▶ **Data for review**
============================================================
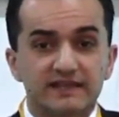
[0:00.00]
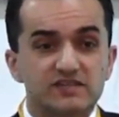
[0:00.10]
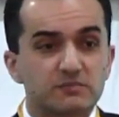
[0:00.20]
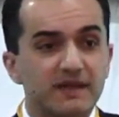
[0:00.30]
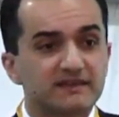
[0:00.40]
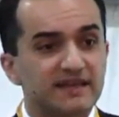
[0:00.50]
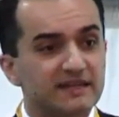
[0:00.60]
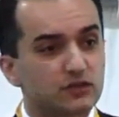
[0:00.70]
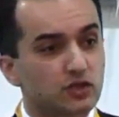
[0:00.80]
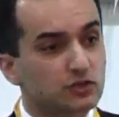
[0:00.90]
This meant that
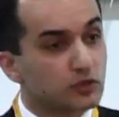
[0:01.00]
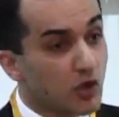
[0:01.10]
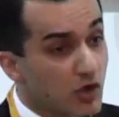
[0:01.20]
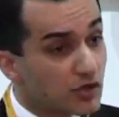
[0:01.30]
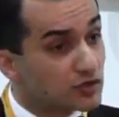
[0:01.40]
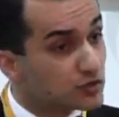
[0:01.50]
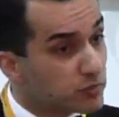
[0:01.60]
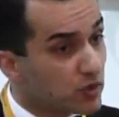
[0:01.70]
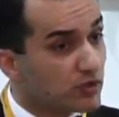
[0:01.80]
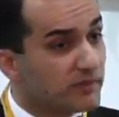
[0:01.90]
it took longer to
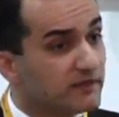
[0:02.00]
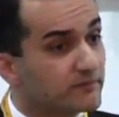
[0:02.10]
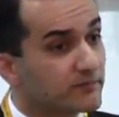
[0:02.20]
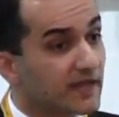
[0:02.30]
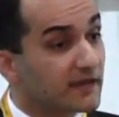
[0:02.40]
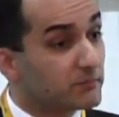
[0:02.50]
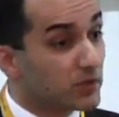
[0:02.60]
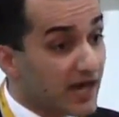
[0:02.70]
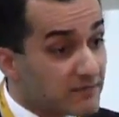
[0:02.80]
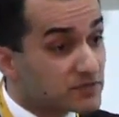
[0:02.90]
permit, and
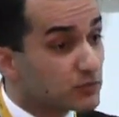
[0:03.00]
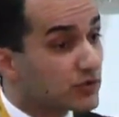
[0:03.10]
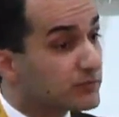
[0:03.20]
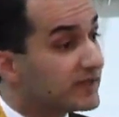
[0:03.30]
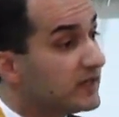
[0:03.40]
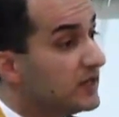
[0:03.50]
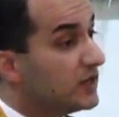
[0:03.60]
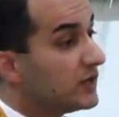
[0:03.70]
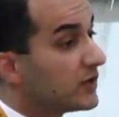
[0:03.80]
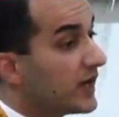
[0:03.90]
perhaps it would have been
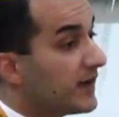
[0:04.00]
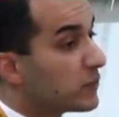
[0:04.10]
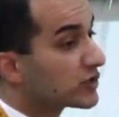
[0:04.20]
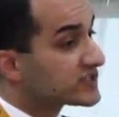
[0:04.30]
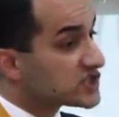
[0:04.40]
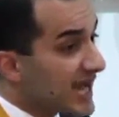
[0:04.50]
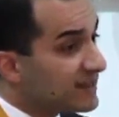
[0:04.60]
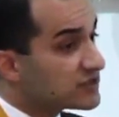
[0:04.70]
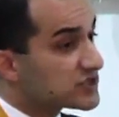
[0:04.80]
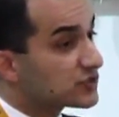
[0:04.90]
more
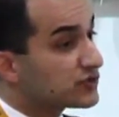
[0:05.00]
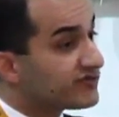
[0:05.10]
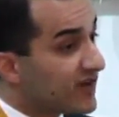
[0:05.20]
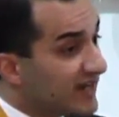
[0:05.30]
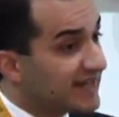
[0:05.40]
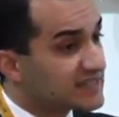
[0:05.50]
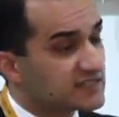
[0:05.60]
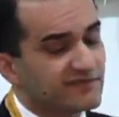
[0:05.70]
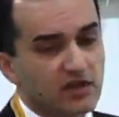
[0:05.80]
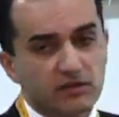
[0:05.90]
challenging to finance
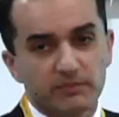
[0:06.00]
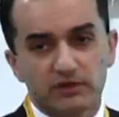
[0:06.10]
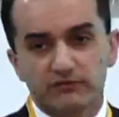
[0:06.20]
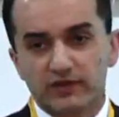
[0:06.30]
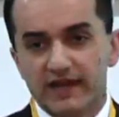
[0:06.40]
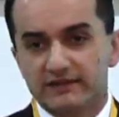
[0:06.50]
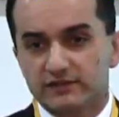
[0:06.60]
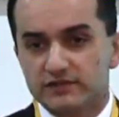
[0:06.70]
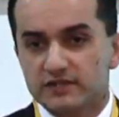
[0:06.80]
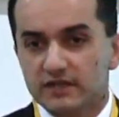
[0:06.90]
development of
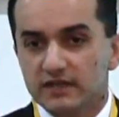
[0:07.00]
reactors.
============================================================
▶ **Task details**
Output every entry verbatim but skip the pictures.

▶ **Response**
[0:00.00]
[0:00.10]
[0:00.20]
[0:00.30]
[0:00.40]
[0:00.50]
[0:00.60]
[0:00.70]
[0:00.80]
[0:00.90]
This meant that
[0:01.00]
[0:01.10]
[0:01.20]
[0:01.30]
[0:01.40]
[0:01.50]
[0:01.60]
[0:01.70]
[0:01.80]
[0:01.90]
it took longer to
[0:02.00]
[0:02.10]
[0:02.20]
[0:02.30]
[0:02.40]
[0:02.50]
[0:02.60]
[0:02.70]
[0:02.80]
[0:02.90]
permit, and
[0:03.00]
[0:03.10]
[0:03.20]
[0:03.30]
[0:03.40]
[0:03.50]
[0:03.60]
[0:03.70]
[0:03.80]
[0:03.90]
perhaps it would have been
[0:04.00]
[0:04.10]
[0:04.20]
[0:04.30]
[0:04.40]
[0:04.50]
[0:04.60]
[0:04.70]
[0:04.80]
[0:04.90]
more
[0:05.00]
[0:05.10]
[0:05.20]
[0:05.30]
[0:05.40]
[0:05.50]
[0:05.60]
[0:05.70]
[0:05.80]
[0:05.90]
challenging to finance
[0:06.00]
[0:06.10]
[0:06.20]
[0:06.30]
[0:06.40]
[0:06.50]
[0:06.60]
[0:06.70]
[0:06.80]
[0:06.90]
development of
[0:07.00]
reactors.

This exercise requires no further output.